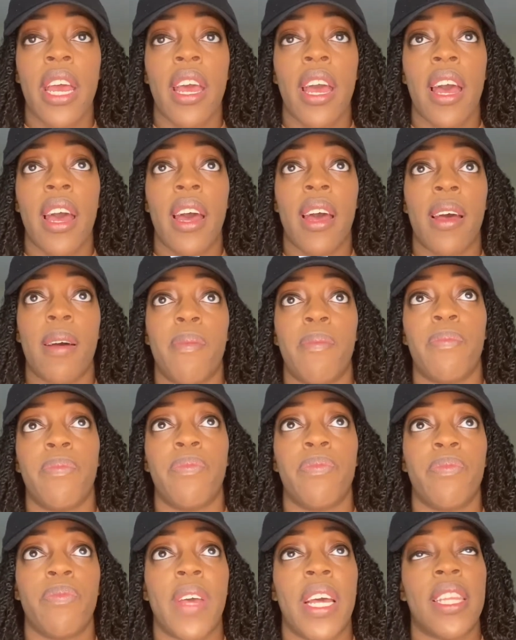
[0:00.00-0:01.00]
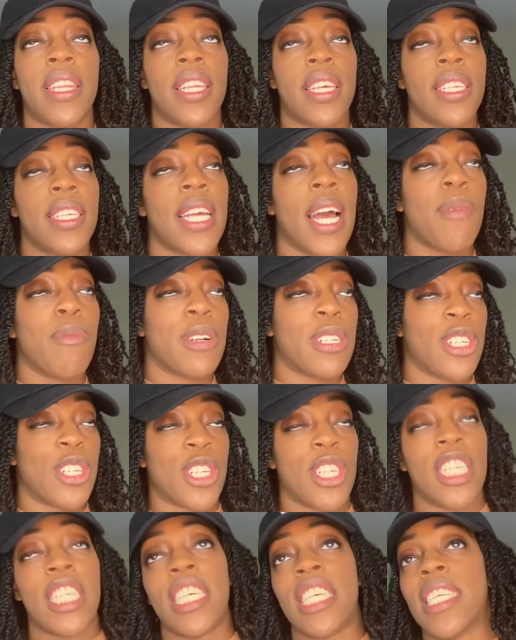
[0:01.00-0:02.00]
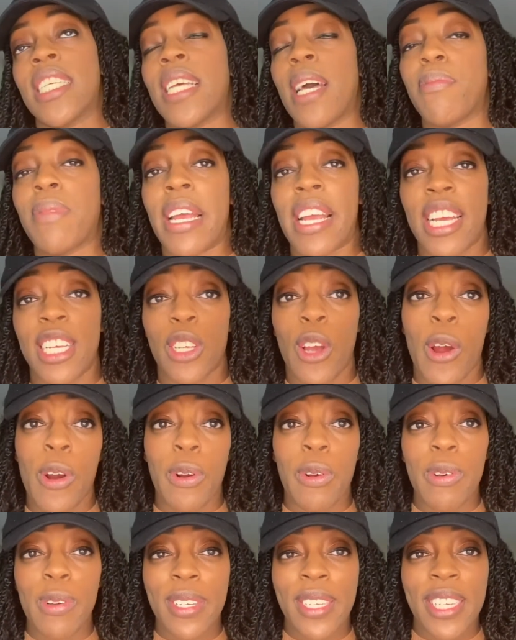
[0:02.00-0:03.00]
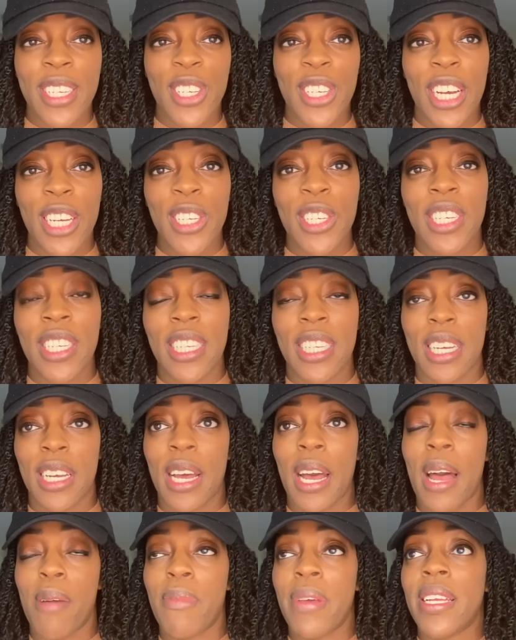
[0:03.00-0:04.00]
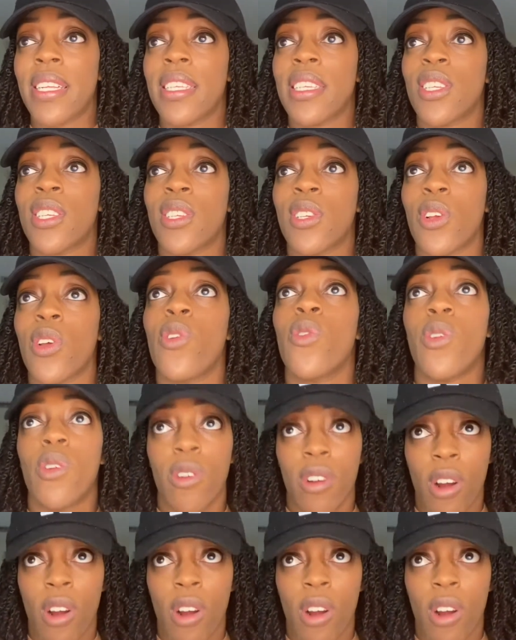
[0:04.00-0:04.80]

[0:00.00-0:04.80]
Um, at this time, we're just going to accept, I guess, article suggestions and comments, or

# Brief
Write out again the lines from the one with "[0:02.00-0:03.00]" through the end of the records exactly, without any of the pictures.

# Answer for the task
[0:02.00-0:03.00]
[0:03.00-0:04.00]
[0:04.00-0:04.80]

[0:00.00-0:04.80]
Um, at this time, we're just going to accept, I guess, article suggestions and comments, or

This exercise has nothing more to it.